• [Description of the task]:
All lines from the one holding "[00:00:01.00 to 00:00:02.00]" to the end of the listing are to be output exactly, both ends included, with any pictures left out.

• [Given data]:

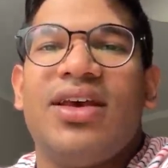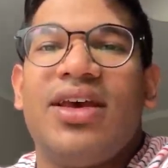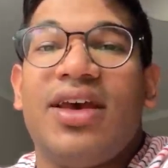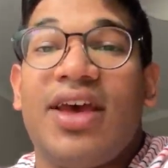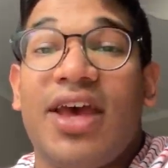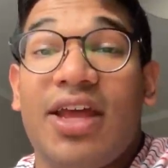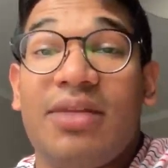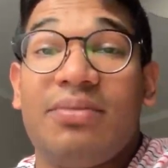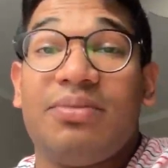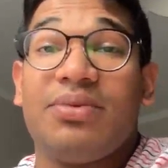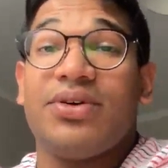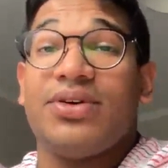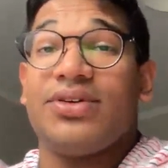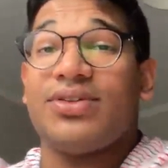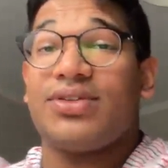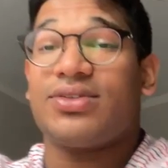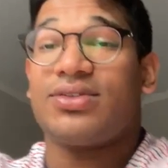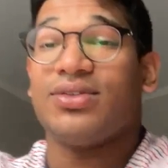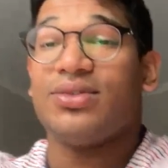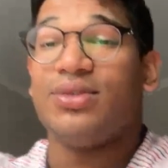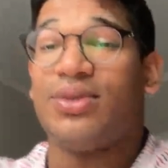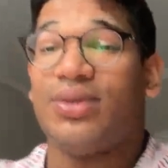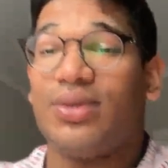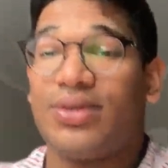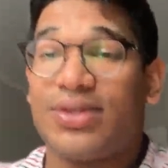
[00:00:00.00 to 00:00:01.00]
Head boy at
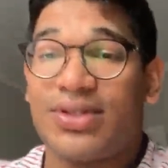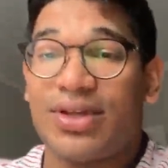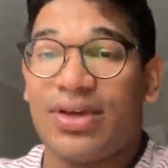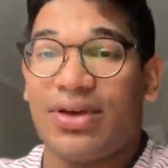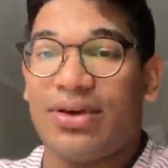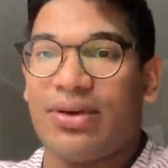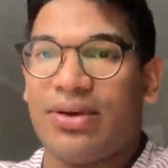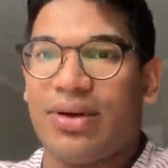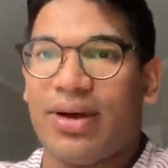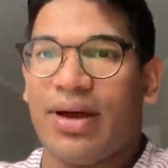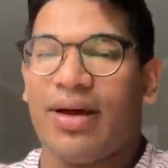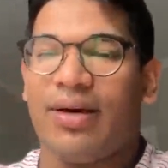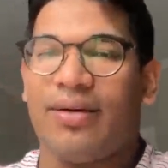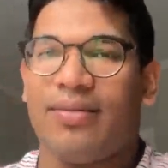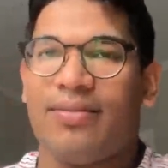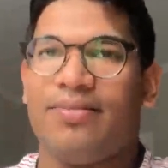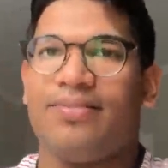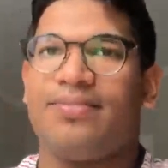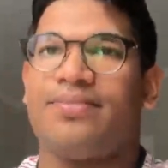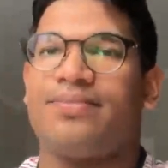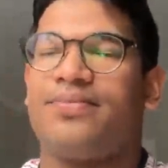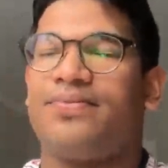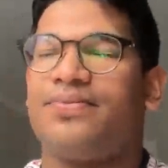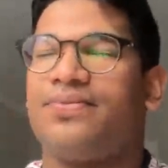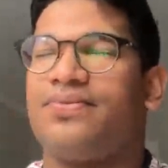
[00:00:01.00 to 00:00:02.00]
school.
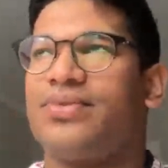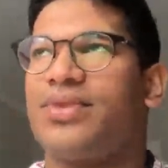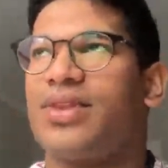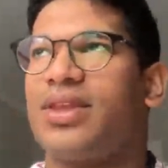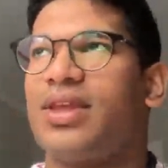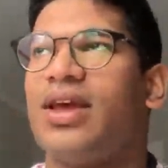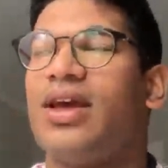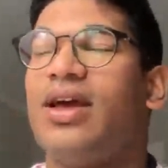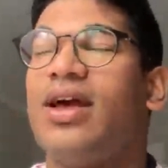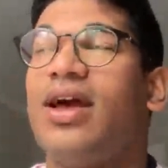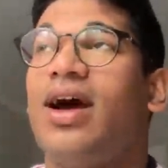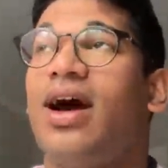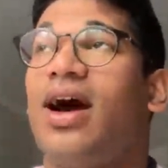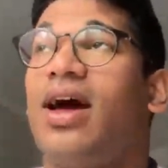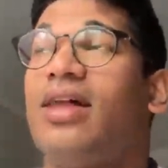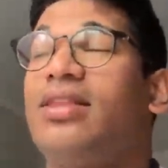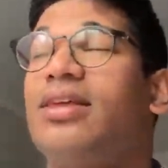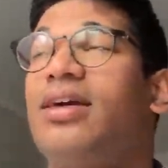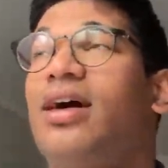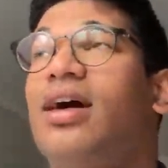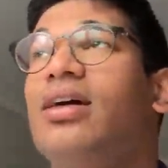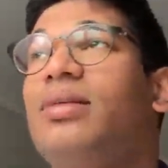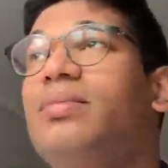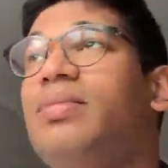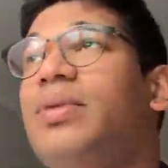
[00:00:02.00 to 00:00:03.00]
So I
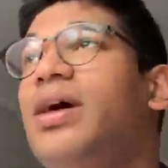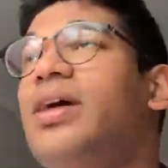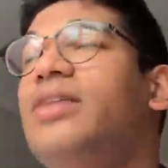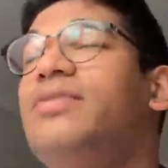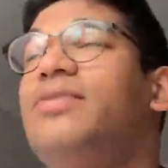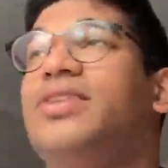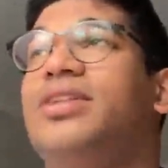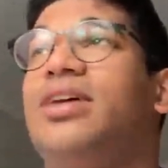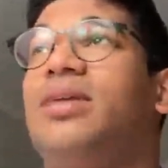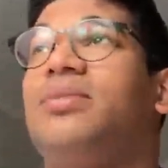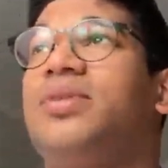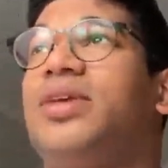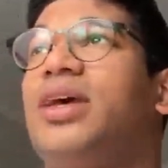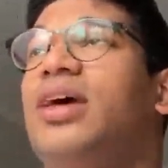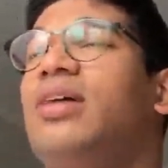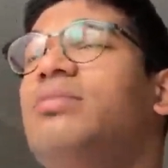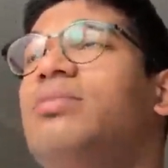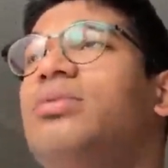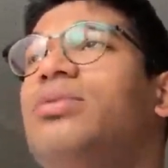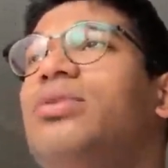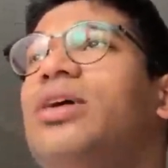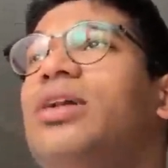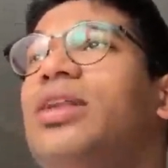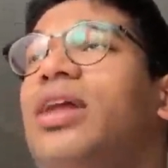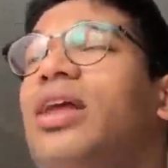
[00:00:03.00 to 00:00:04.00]
think I applied for deputy head
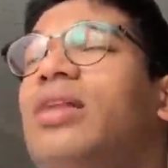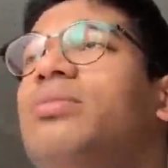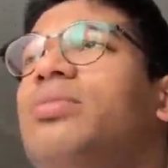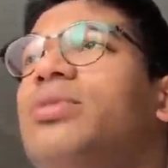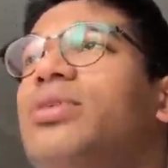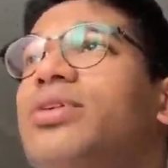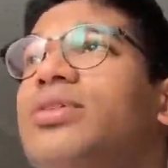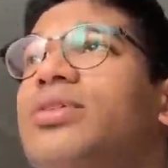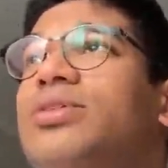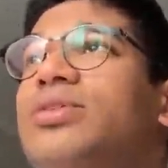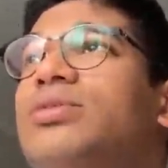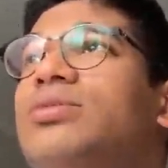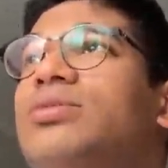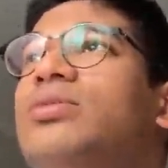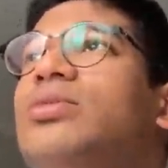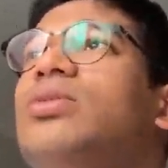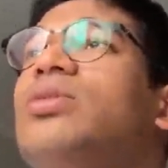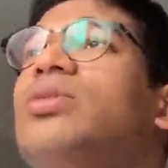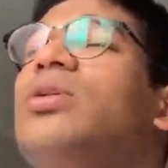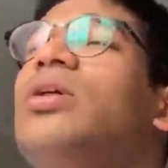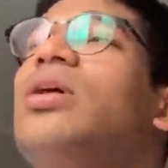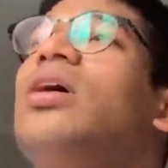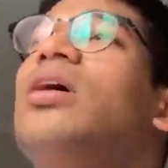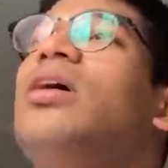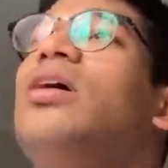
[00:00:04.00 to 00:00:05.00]
boy and head boy at
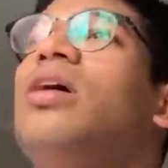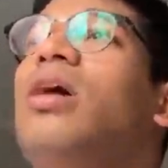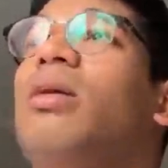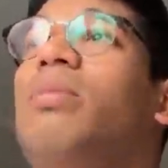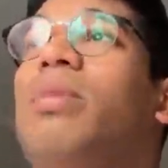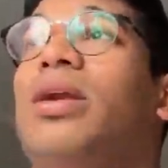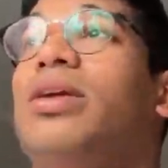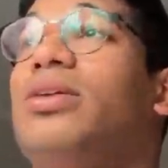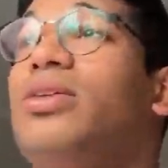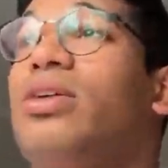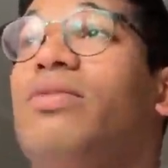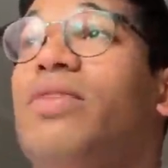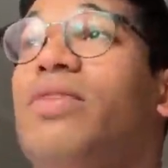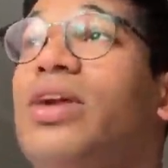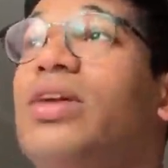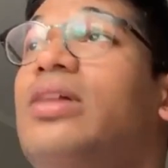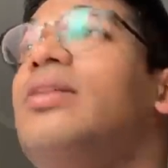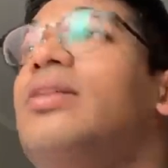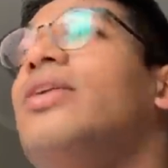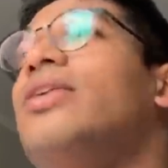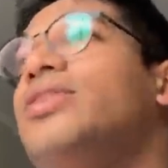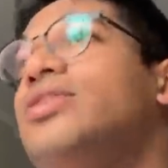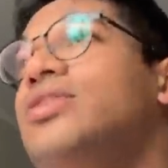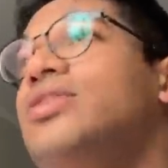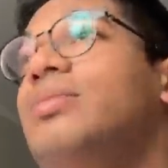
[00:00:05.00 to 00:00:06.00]
school. Apparently, I got very
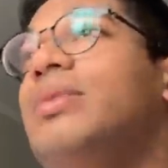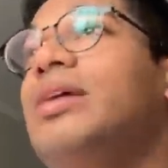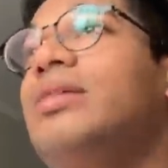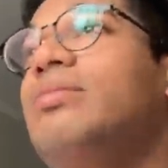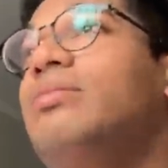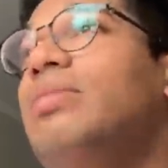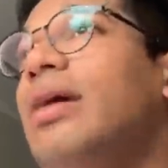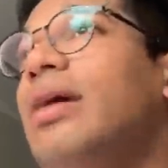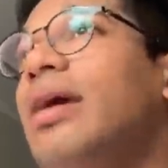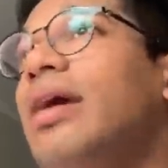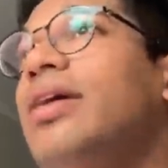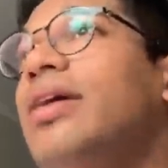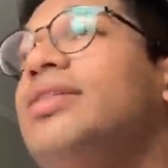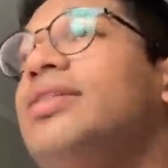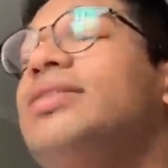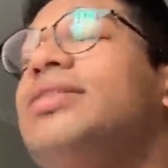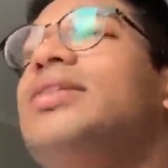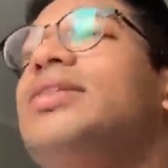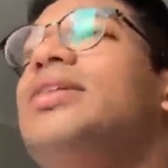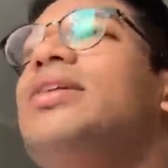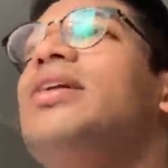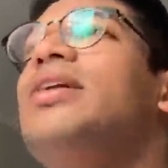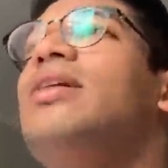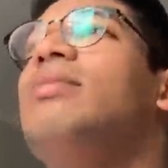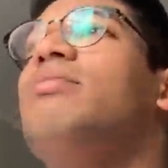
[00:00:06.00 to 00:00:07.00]
close to being picked,
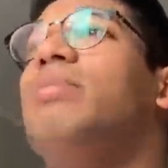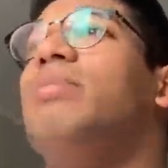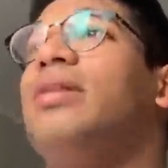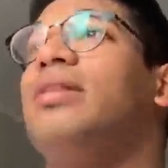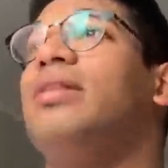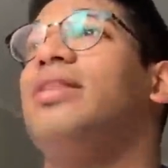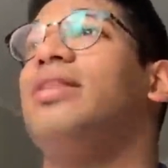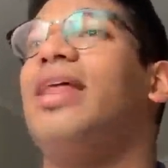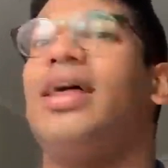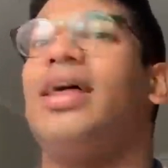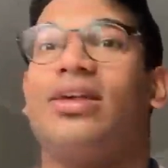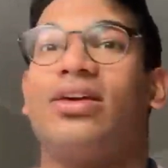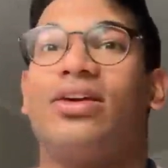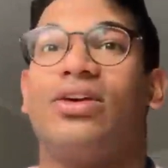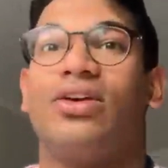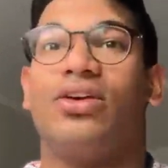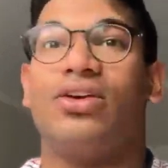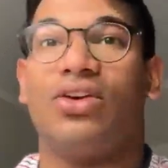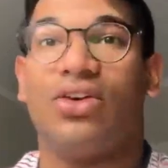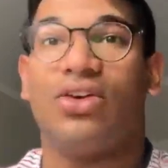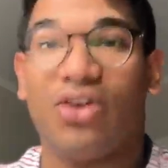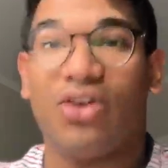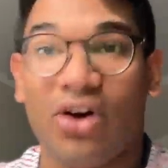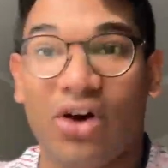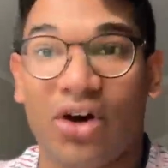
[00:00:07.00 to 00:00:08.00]
but thank
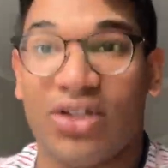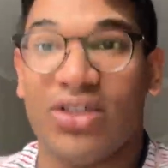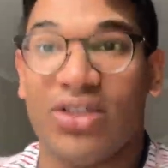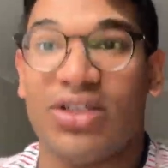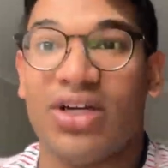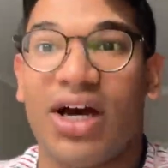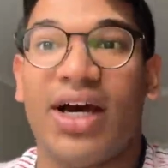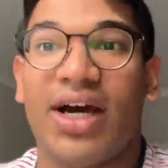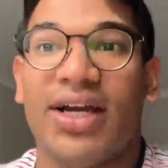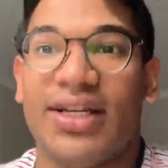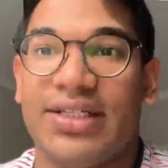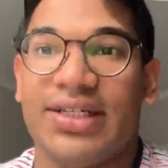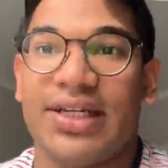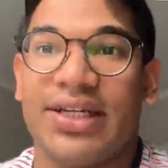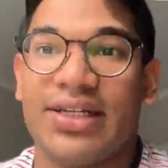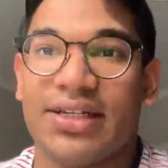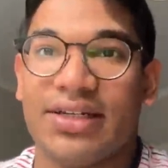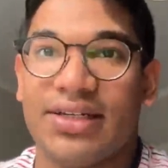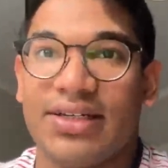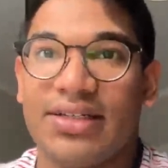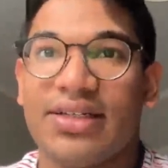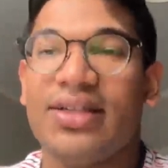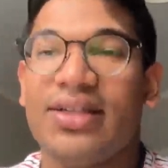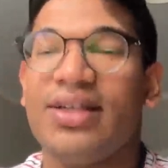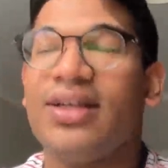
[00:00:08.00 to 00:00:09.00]
God I
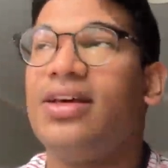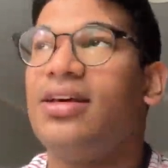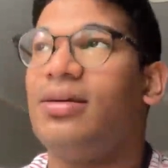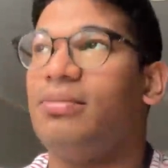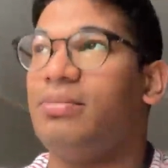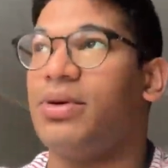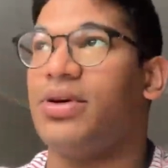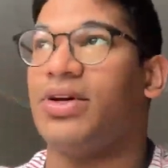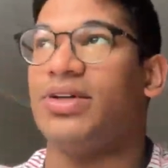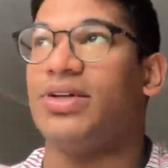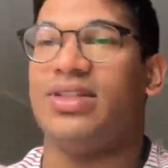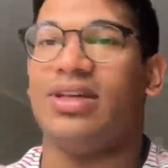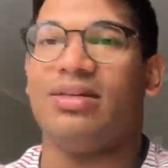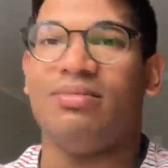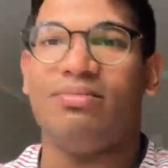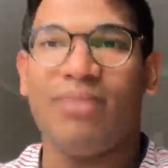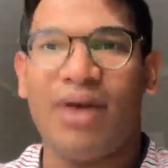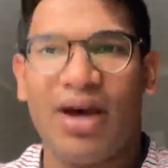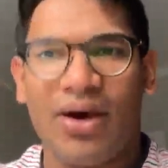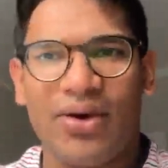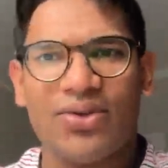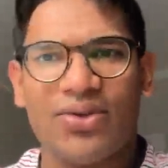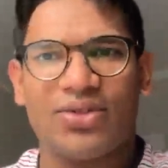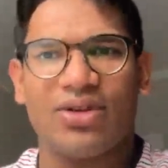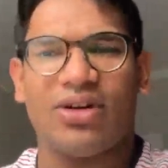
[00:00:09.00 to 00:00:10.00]
didn't, because the
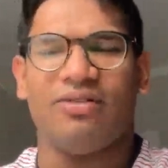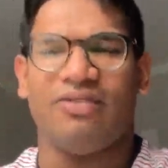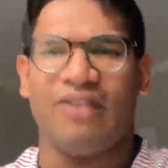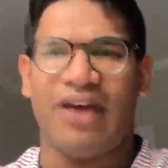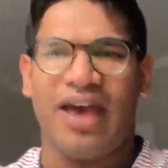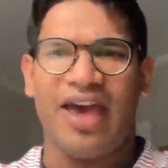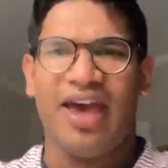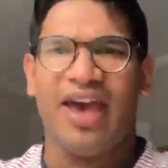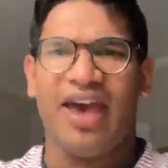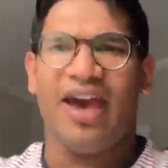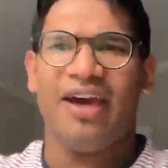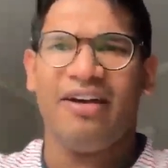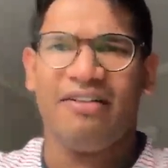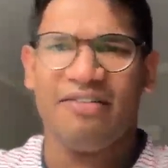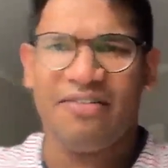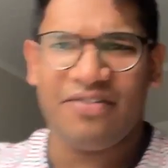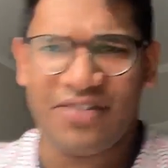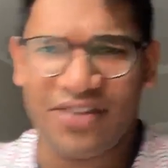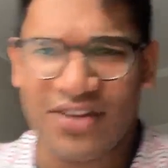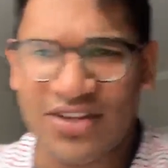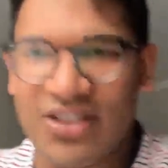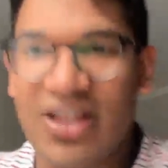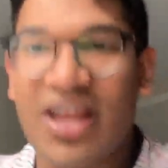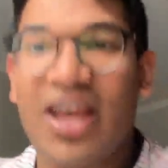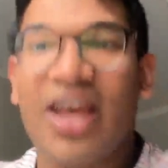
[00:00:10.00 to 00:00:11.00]
amount of
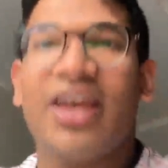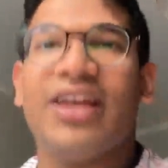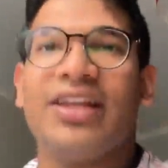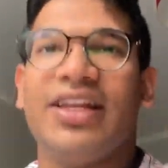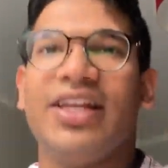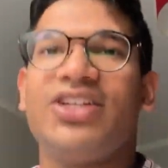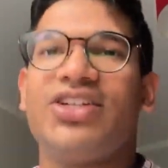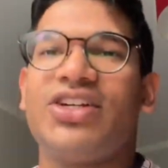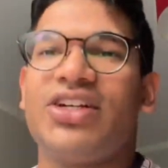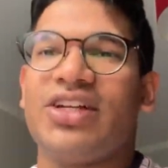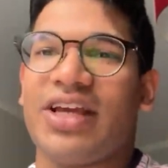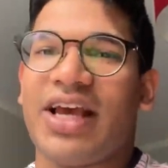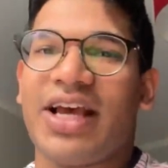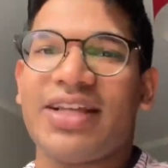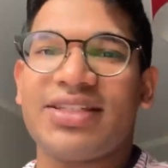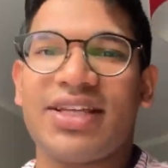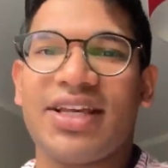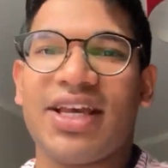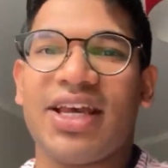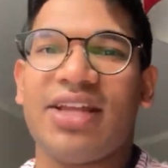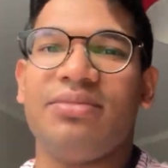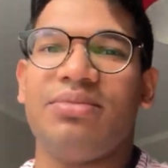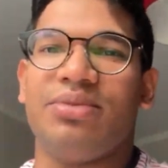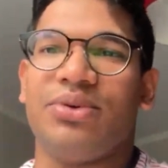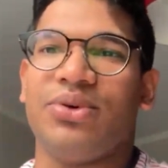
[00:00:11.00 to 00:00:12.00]
effort, literally, as a
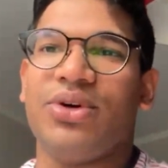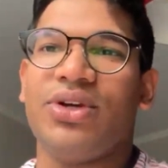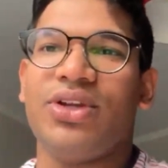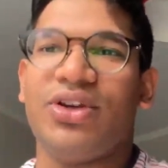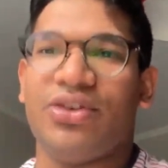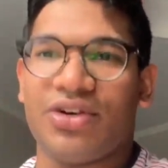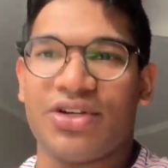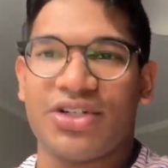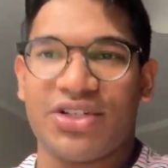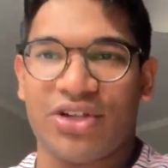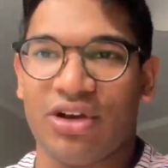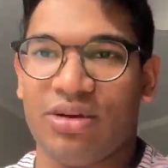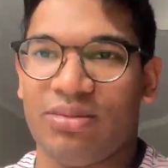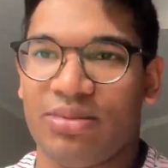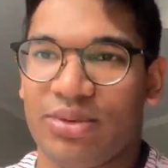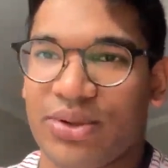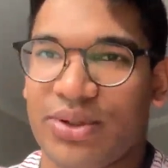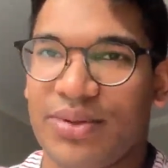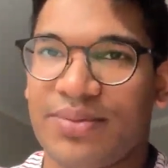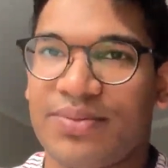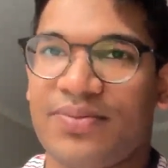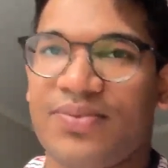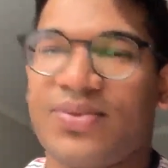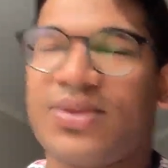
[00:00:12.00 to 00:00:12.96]
head boy, you're a show boy.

• [Task answer]:
[00:00:01.00 to 00:00:02.00]
school.
[00:00:02.00 to 00:00:03.00]
So I
[00:00:03.00 to 00:00:04.00]
think I applied for deputy head
[00:00:04.00 to 00:00:05.00]
boy and head boy at
[00:00:05.00 to 00:00:06.00]
school. Apparently, I got very
[00:00:06.00 to 00:00:07.00]
close to being picked,
[00:00:07.00 to 00:00:08.00]
but thank
[00:00:08.00 to 00:00:09.00]
God I
[00:00:09.00 to 00:00:10.00]
didn't, because the
[00:00:10.00 to 00:00:11.00]
amount of
[00:00:11.00 to 00:00:12.00]
effort, literally, as a
[00:00:12.00 to 00:00:12.96]
head boy, you're a show boy.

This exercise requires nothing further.